§ **Try it**
Of the records that follow, copy only the lines from the line containing "[00:00:01.30]" to the line containing "[00:00:02.45]", both included, exactly as written.

(Collected data)
------------------------------------

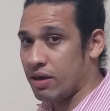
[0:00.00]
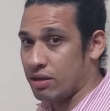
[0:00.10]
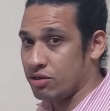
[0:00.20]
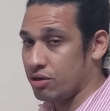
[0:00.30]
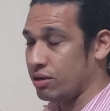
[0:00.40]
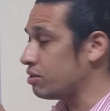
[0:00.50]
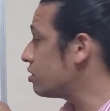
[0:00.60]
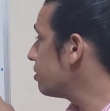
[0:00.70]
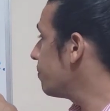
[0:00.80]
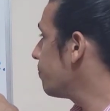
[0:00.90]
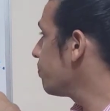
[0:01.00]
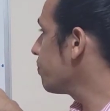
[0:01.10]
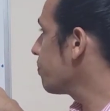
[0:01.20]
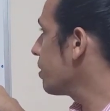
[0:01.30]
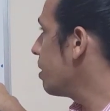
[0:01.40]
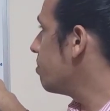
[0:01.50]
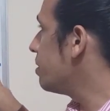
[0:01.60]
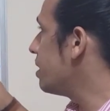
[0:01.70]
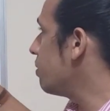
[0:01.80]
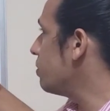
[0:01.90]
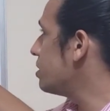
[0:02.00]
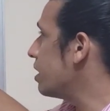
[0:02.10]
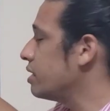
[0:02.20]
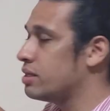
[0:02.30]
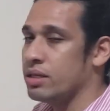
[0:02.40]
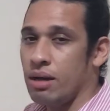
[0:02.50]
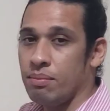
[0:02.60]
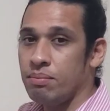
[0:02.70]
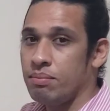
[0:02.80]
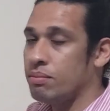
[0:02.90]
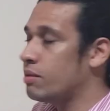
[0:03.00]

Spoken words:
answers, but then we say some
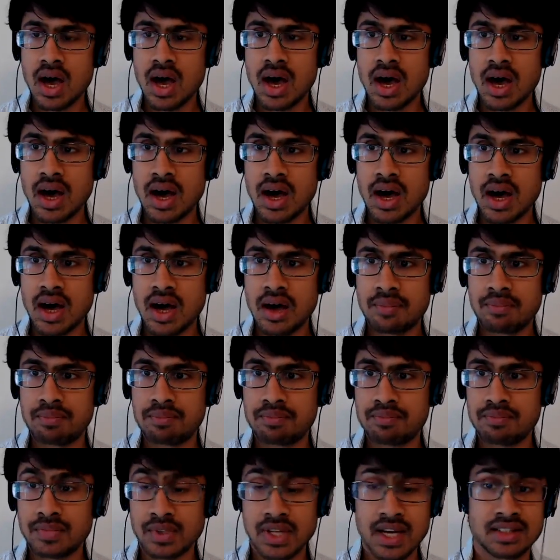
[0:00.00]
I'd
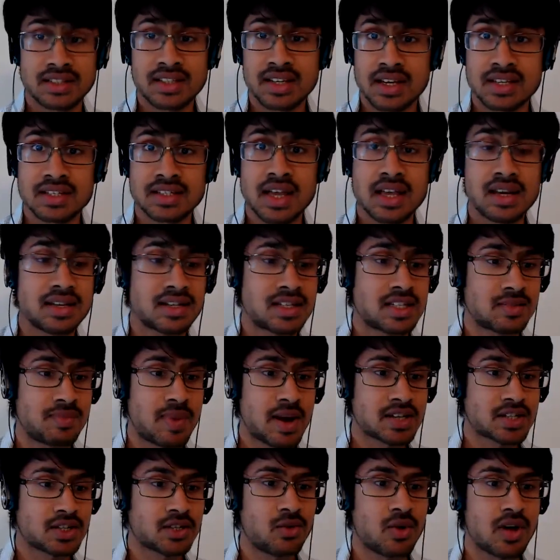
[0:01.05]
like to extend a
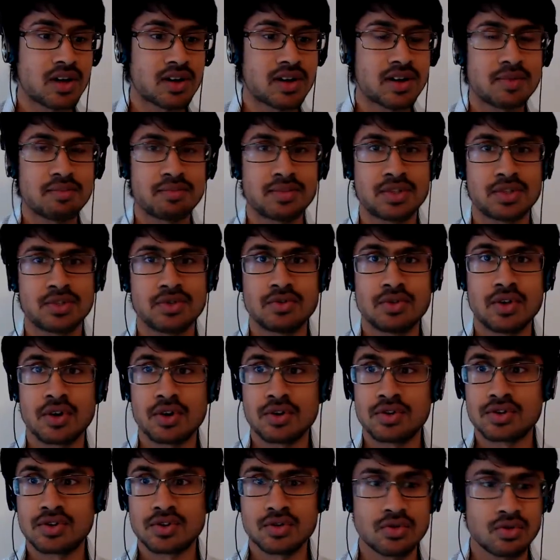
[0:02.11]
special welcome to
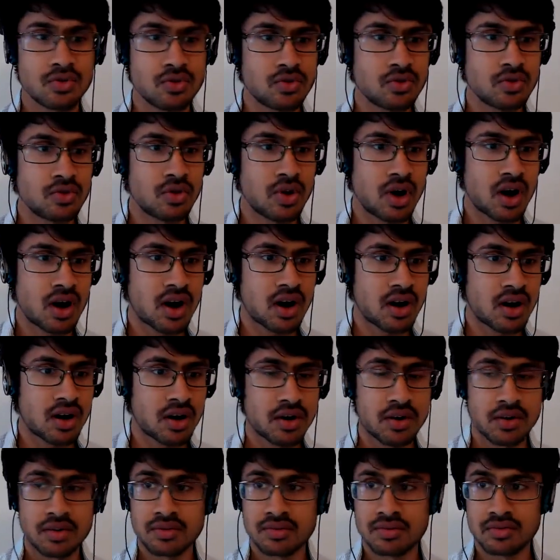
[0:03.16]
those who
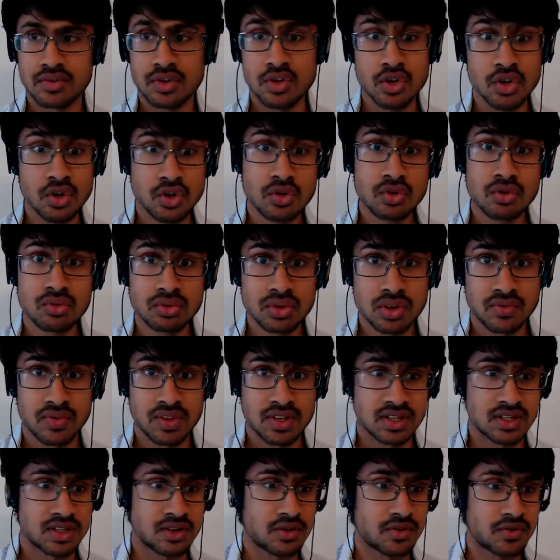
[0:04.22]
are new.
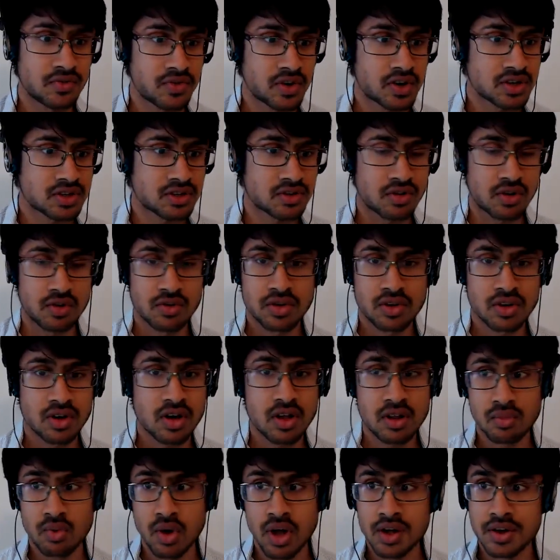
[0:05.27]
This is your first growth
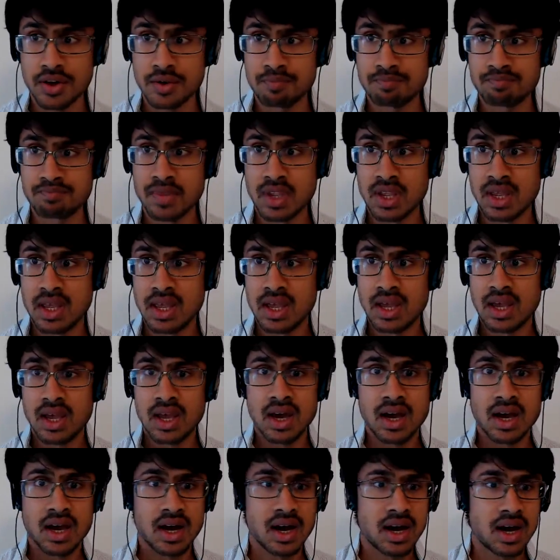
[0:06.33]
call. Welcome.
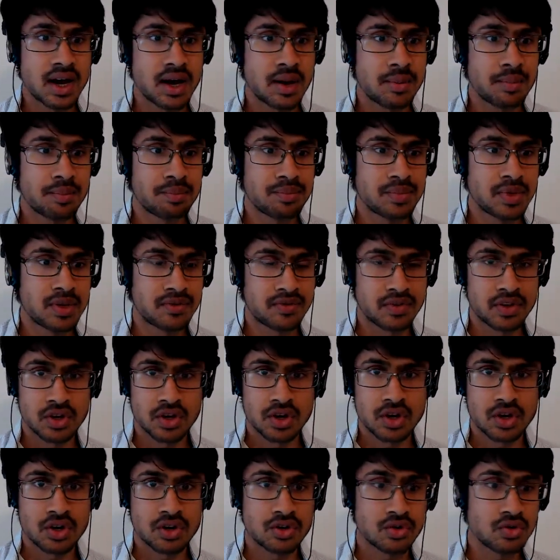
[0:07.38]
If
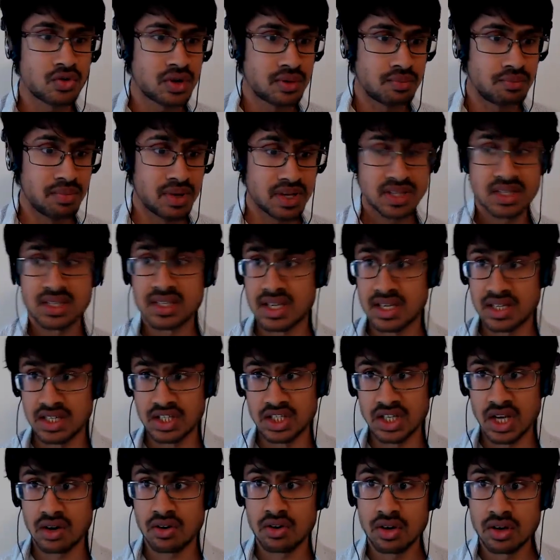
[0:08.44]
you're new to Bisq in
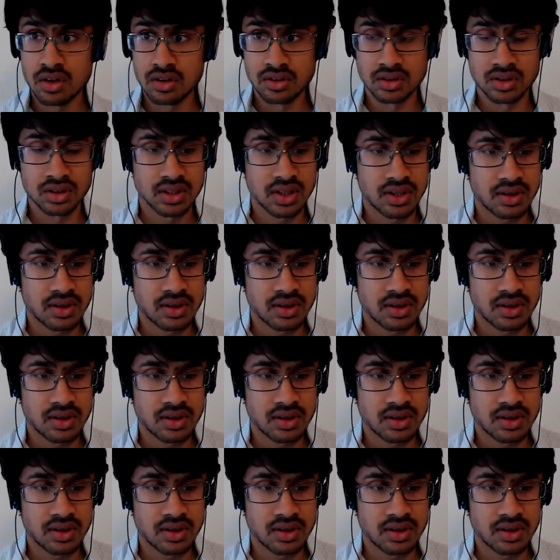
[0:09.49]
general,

------------------------------------

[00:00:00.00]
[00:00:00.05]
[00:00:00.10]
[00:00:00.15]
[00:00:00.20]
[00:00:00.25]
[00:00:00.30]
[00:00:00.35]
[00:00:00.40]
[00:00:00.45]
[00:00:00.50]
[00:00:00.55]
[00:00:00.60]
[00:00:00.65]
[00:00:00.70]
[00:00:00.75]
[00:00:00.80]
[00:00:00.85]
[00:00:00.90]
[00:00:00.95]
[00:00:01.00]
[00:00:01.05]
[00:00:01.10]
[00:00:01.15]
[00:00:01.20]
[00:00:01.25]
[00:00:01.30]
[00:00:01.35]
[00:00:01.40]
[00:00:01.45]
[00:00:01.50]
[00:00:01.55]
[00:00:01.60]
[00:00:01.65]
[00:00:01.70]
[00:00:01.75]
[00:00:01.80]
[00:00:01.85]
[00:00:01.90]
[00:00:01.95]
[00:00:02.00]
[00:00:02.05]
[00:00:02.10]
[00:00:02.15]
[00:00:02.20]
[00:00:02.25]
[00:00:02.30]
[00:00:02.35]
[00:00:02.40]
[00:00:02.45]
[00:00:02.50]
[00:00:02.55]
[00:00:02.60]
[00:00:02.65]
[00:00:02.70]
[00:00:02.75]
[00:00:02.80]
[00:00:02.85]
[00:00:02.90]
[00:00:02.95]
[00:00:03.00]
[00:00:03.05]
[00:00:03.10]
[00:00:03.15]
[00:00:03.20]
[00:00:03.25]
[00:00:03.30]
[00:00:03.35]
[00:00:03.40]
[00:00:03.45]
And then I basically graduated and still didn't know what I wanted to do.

------------------------------------

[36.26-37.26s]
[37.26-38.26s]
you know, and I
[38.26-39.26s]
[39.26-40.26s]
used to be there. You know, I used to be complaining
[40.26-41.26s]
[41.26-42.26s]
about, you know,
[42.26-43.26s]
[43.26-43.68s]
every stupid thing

------------------------------------

§ **Your response**
[00:00:01.30]
[00:00:01.35]
[00:00:01.40]
[00:00:01.45]
[00:00:01.50]
[00:00:01.55]
[00:00:01.60]
[00:00:01.65]
[00:00:01.70]
[00:00:01.75]
[00:00:01.80]
[00:00:01.85]
[00:00:01.90]
[00:00:01.95]
[00:00:02.00]
[00:00:02.05]
[00:00:02.10]
[00:00:02.15]
[00:00:02.20]
[00:00:02.25]
[00:00:02.30]
[00:00:02.35]
[00:00:02.40]
[00:00:02.45]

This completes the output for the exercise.